ACTIVITY => Repeat each entry word for word. Leave any images out of the copy.

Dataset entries

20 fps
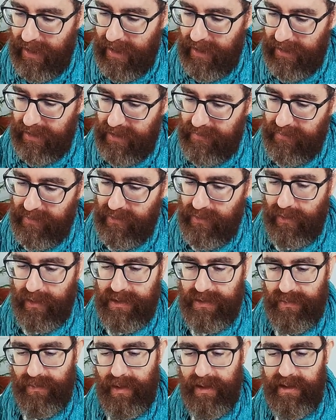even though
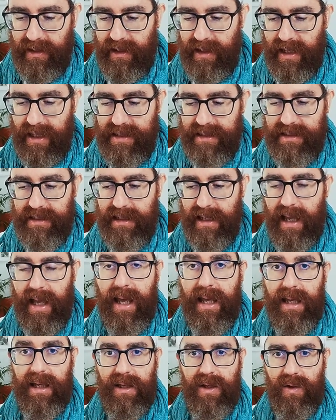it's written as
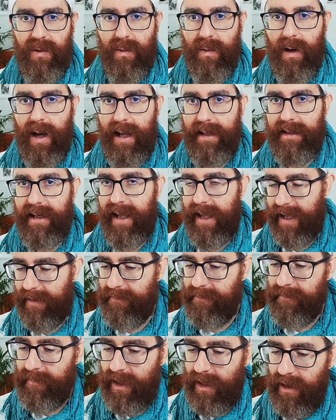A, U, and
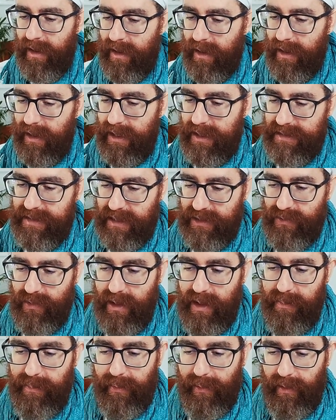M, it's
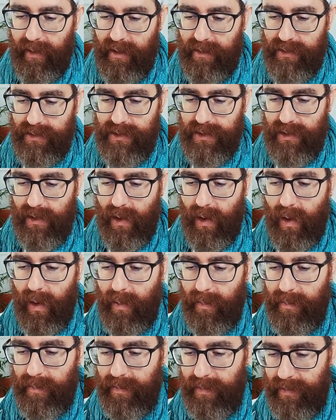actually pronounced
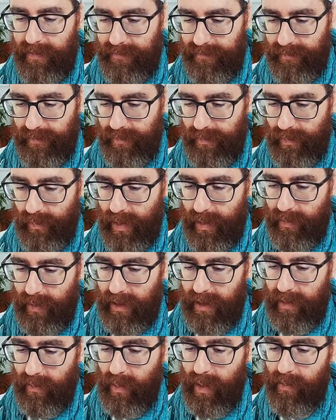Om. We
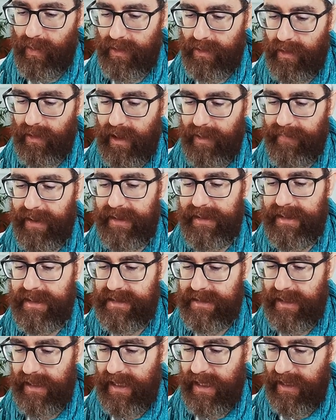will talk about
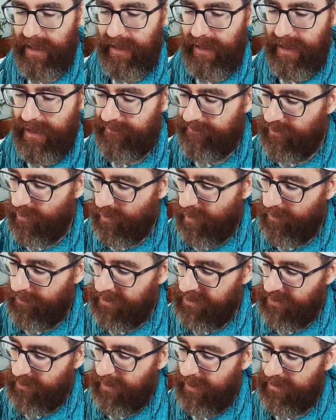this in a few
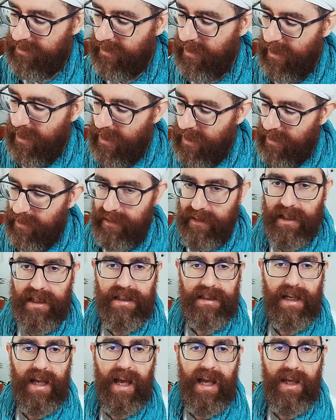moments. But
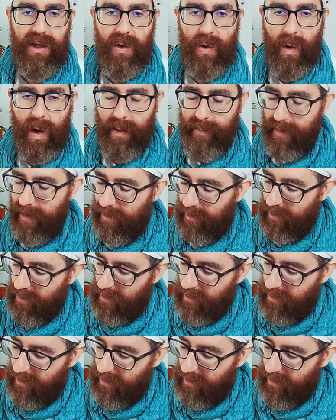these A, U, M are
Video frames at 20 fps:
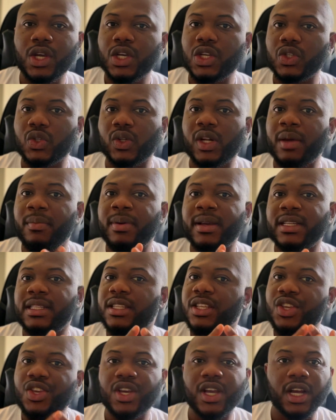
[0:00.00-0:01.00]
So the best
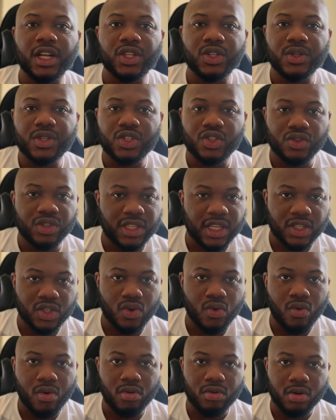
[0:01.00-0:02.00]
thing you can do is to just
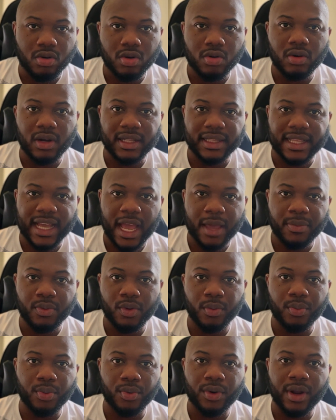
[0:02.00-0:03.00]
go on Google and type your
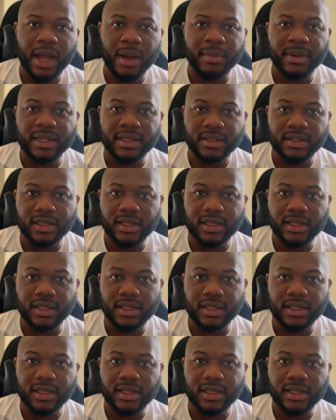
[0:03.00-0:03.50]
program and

EXERCISE RESPONSE =>
20 fps
even though
it's written as
A, U, and
M, it's
actually pronounced
Om. We
will talk about
this in a few
moments. But
these A, U, M are
Video frames at 20 fps:
[0:00.00-0:01.00]
So the best
[0:01.00-0:02.00]
thing you can do is to just
[0:02.00-0:03.00]
go on Google and type your
[0:03.00-0:03.50]
program and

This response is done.